No. Thank you. Well, first of all, I want to thank all the loyal shareholders who have been a bumpy ride. And I think from 12 or maybe about 8, 9 months ago, I promised that if you stick to us, you will see fruits to your labor. And hopefully, at least some of you -- you've seen that improvement. My goal here is not to deliver 1 year on and 1 year up -- is to build a long-term sustainable growth model. And I hope you're seeing historical indicators that we've delivered on what we promised, but also the backlog and other future-looking indicators we show that we're not a 1 trick pony that we will continue to grow and build on the key fundamentals.

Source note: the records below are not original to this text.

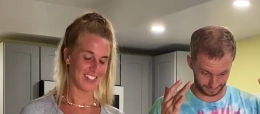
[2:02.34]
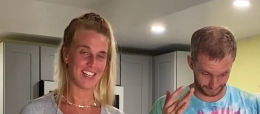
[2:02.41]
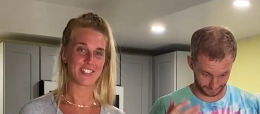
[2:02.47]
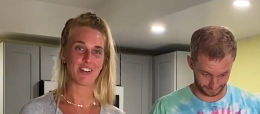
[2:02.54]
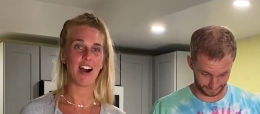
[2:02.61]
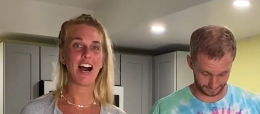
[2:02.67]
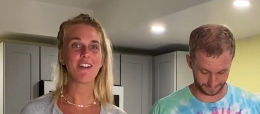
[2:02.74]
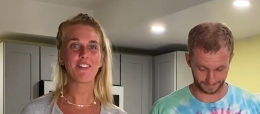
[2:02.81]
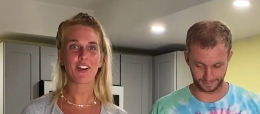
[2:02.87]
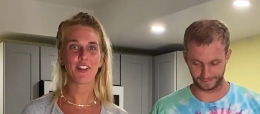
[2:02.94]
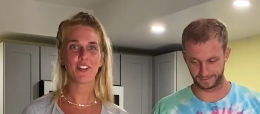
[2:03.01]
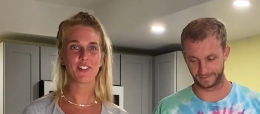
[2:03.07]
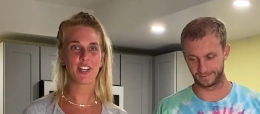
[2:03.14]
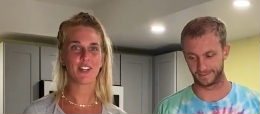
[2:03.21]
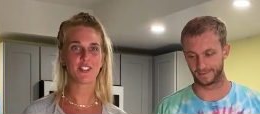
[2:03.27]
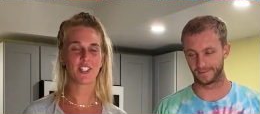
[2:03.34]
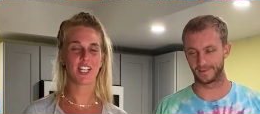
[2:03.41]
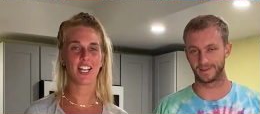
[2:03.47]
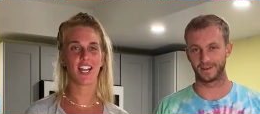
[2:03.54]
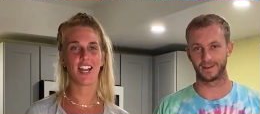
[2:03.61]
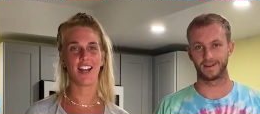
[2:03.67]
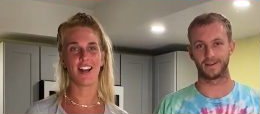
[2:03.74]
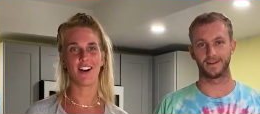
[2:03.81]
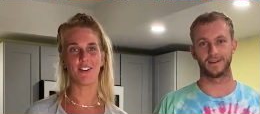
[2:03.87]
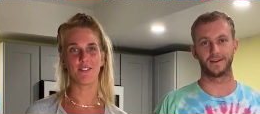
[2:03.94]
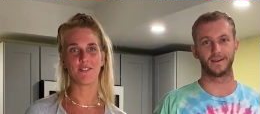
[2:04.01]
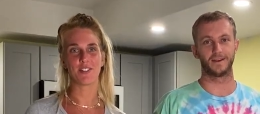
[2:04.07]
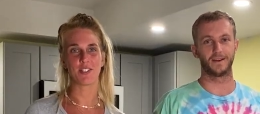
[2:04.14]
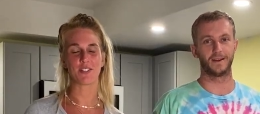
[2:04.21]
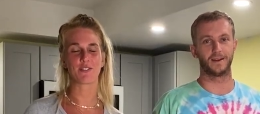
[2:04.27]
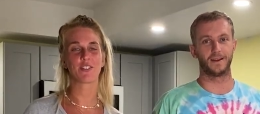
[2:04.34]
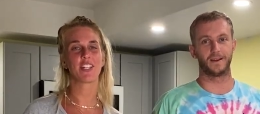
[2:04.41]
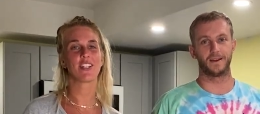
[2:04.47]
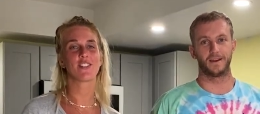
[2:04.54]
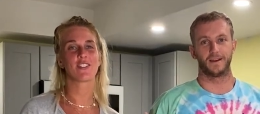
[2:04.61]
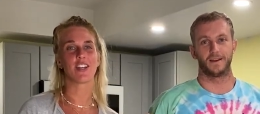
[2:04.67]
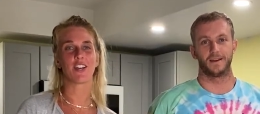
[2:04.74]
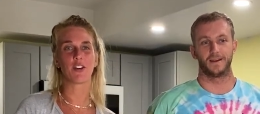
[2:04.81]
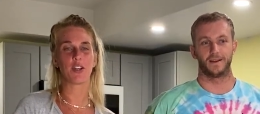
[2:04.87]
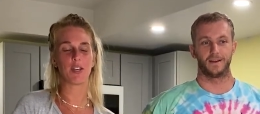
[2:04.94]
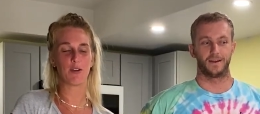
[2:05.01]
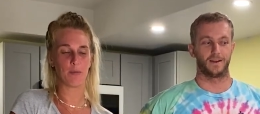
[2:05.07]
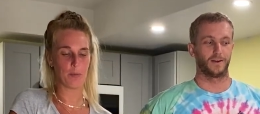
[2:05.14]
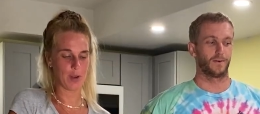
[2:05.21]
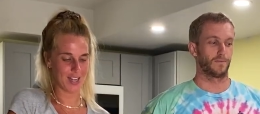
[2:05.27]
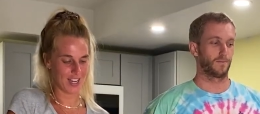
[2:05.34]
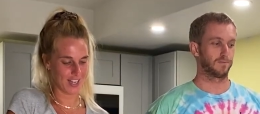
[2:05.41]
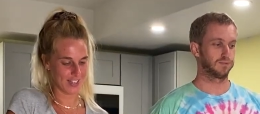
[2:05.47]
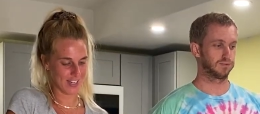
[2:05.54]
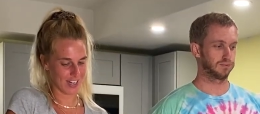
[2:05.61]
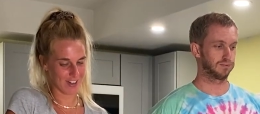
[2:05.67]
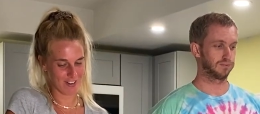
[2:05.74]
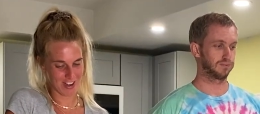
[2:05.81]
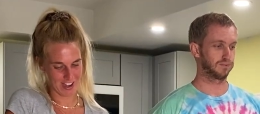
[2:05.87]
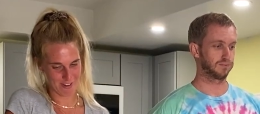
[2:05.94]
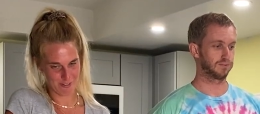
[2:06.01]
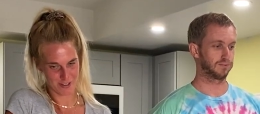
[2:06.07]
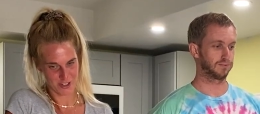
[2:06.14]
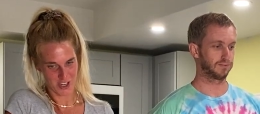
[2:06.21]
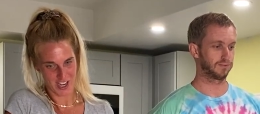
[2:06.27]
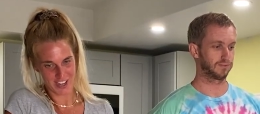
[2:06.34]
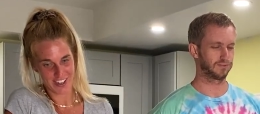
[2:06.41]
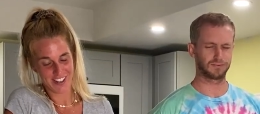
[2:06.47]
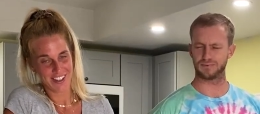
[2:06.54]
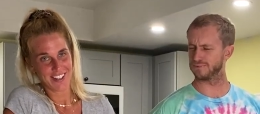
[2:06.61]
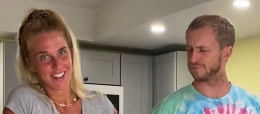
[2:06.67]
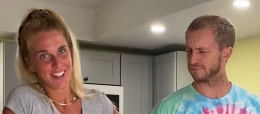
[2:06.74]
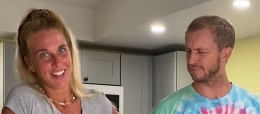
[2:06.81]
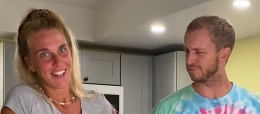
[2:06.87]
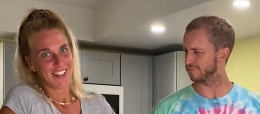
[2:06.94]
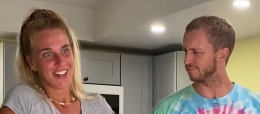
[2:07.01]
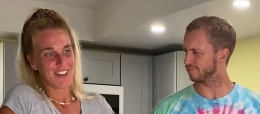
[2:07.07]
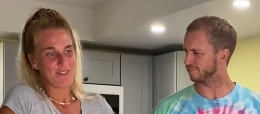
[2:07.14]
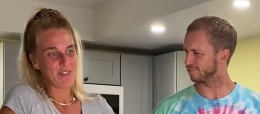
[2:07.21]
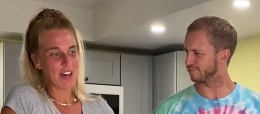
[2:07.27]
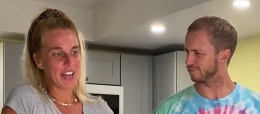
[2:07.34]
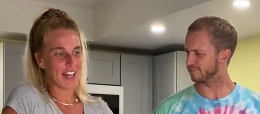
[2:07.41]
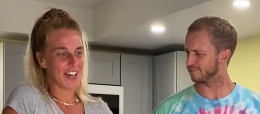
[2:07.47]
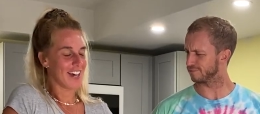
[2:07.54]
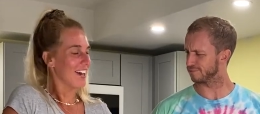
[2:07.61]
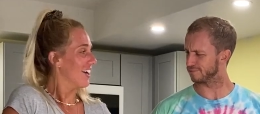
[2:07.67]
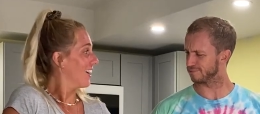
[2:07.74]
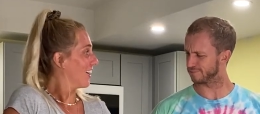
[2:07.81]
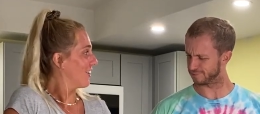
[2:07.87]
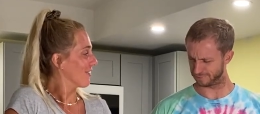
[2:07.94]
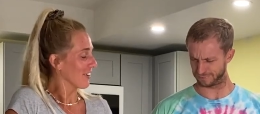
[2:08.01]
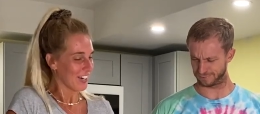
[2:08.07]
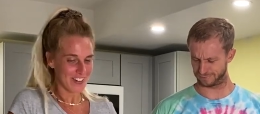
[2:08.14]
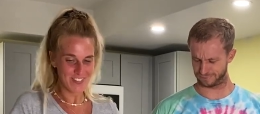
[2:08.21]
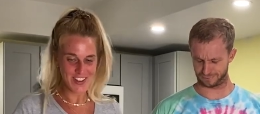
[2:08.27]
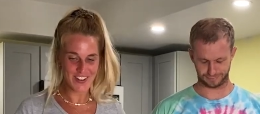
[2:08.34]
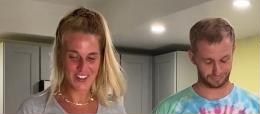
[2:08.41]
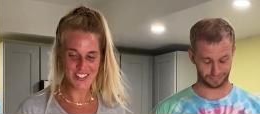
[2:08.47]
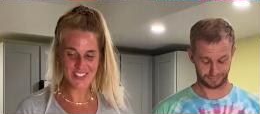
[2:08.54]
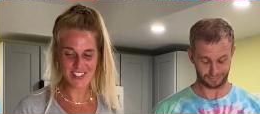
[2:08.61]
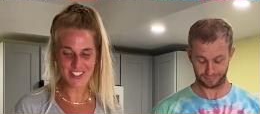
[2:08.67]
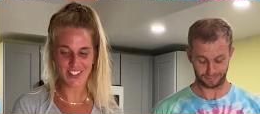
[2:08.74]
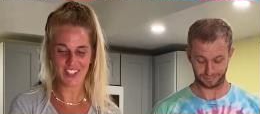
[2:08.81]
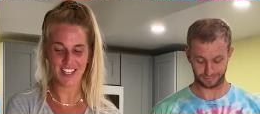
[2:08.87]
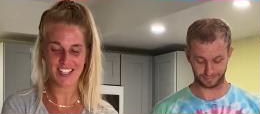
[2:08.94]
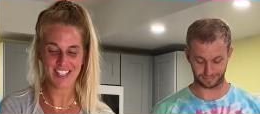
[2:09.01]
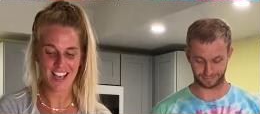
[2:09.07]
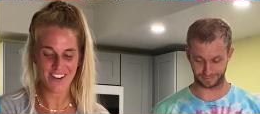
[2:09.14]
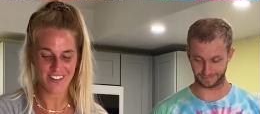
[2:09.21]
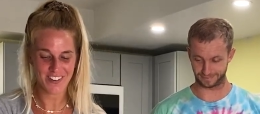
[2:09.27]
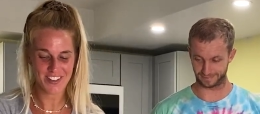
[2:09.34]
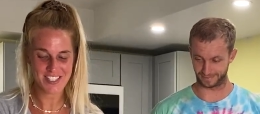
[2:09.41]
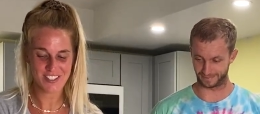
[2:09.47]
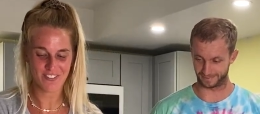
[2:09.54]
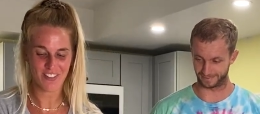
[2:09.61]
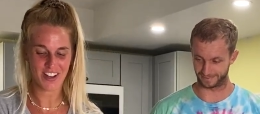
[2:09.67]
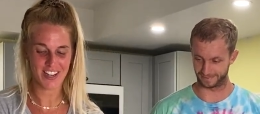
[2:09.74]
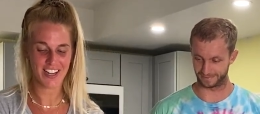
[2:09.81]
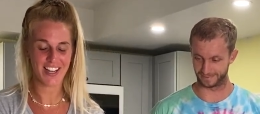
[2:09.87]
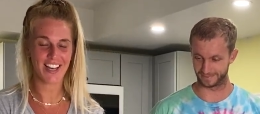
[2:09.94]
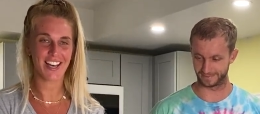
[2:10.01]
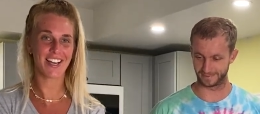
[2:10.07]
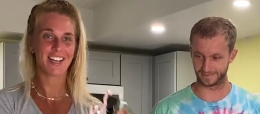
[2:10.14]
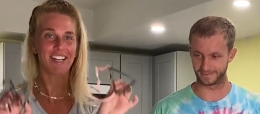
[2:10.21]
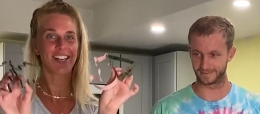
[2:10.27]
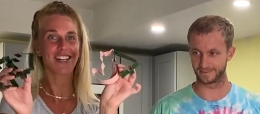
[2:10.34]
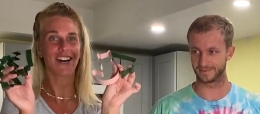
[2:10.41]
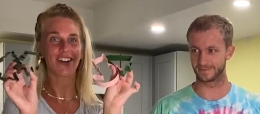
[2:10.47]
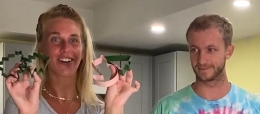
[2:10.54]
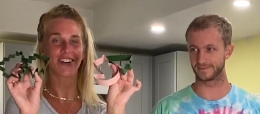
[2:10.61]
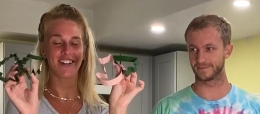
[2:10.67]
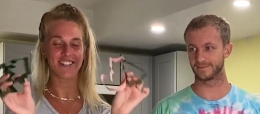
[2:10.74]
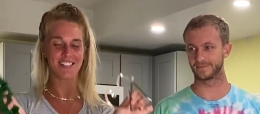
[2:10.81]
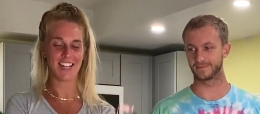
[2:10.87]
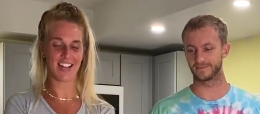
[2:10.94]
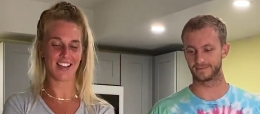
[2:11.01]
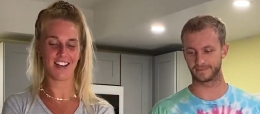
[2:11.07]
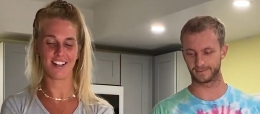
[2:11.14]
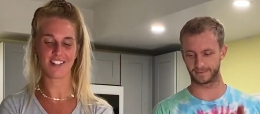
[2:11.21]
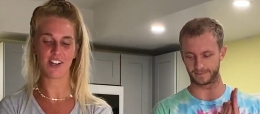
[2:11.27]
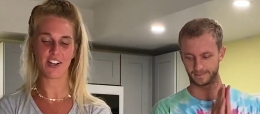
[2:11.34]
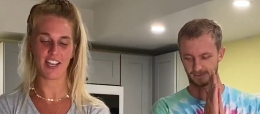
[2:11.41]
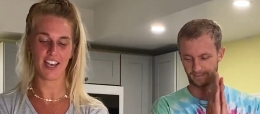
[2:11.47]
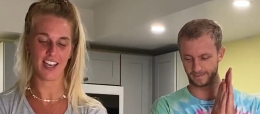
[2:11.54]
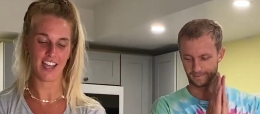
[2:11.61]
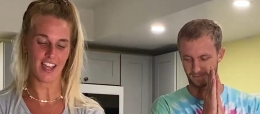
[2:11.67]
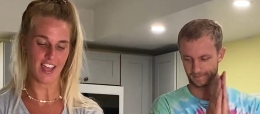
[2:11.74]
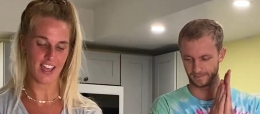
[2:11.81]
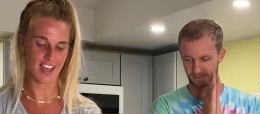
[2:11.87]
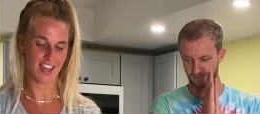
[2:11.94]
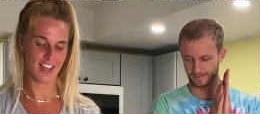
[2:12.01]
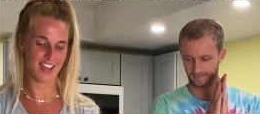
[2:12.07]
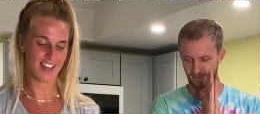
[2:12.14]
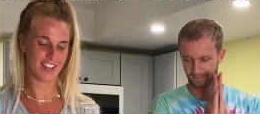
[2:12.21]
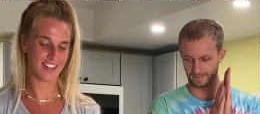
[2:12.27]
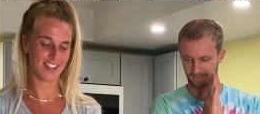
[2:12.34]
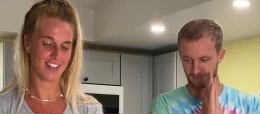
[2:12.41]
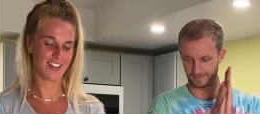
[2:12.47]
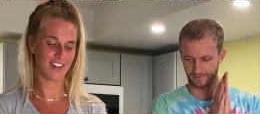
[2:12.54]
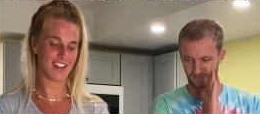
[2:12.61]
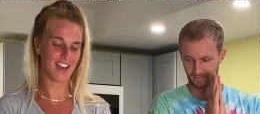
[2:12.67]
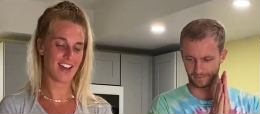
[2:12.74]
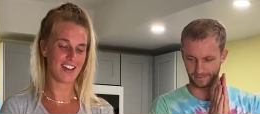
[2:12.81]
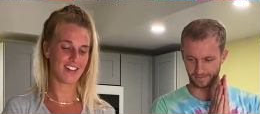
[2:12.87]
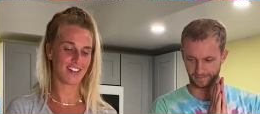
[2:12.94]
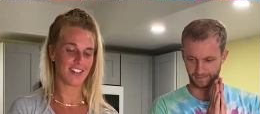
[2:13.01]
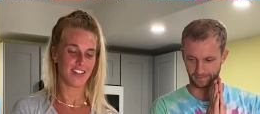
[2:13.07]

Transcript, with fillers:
Speaker 1: Yeah, so I made all the dough, Shane didn't help. So it's really just like cooking with Brittany and decorating with Shane. But uh, we're gonna make Christmas cookies. I have all these fun cutters that I got at Target. And yeah,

And by ultimate goal really here is that in 12 months' time, I was sitting in the same seat talking to you guys announcing another record year. Thank you.

That's great. Mo, Stephen, thank you once again for updating investors this evening. Can I please ask investors on the call not to close the session. We'll now automatically redirect you for the opportunity to provide your feedback in order that the company can better understand your views and expectations. Just want to take a few moments to I'm sure will be greatly valued by the company. On behalf of the management team of hVIVO plc would like to thank you for attending today's presentation. Good evening to you all.